*EXERCISE BRIEF*
Reproduce all the data exactly, without pictures.

*MATERIAL TO PROCESS*

•••••

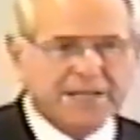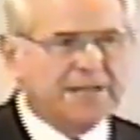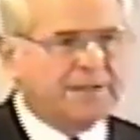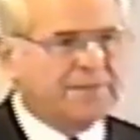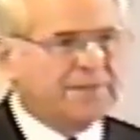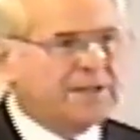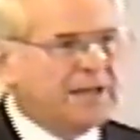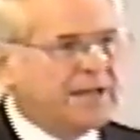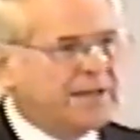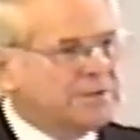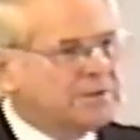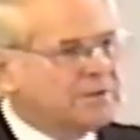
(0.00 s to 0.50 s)

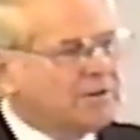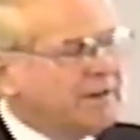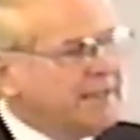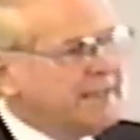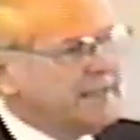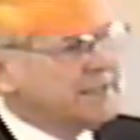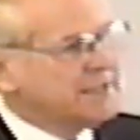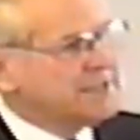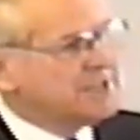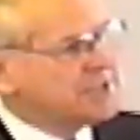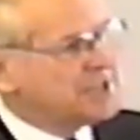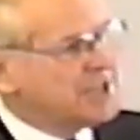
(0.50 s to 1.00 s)
yet that
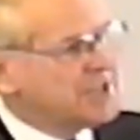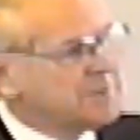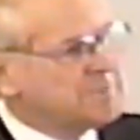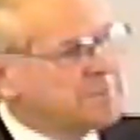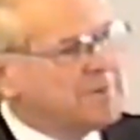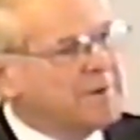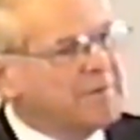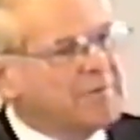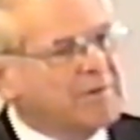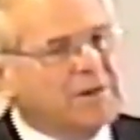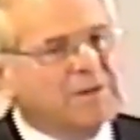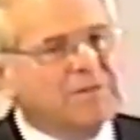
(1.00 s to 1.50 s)
greatness has
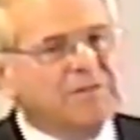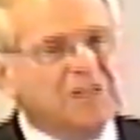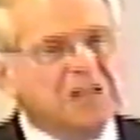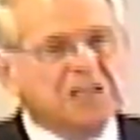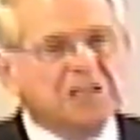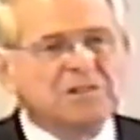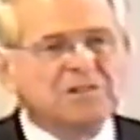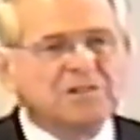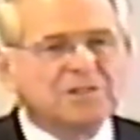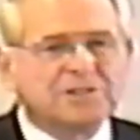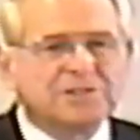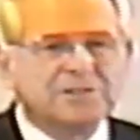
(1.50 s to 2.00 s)
been
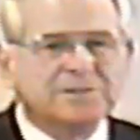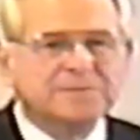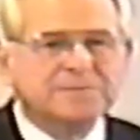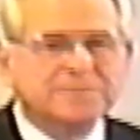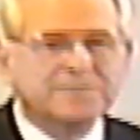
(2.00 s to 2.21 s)
revealed.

•••••

*ANSWER BOX*
(0.00 s to 0.50 s)

(0.50 s to 1.00 s)
yet that
(1.00 s to 1.50 s)
greatness has
(1.50 s to 2.00 s)
been
(2.00 s to 2.21 s)
revealed.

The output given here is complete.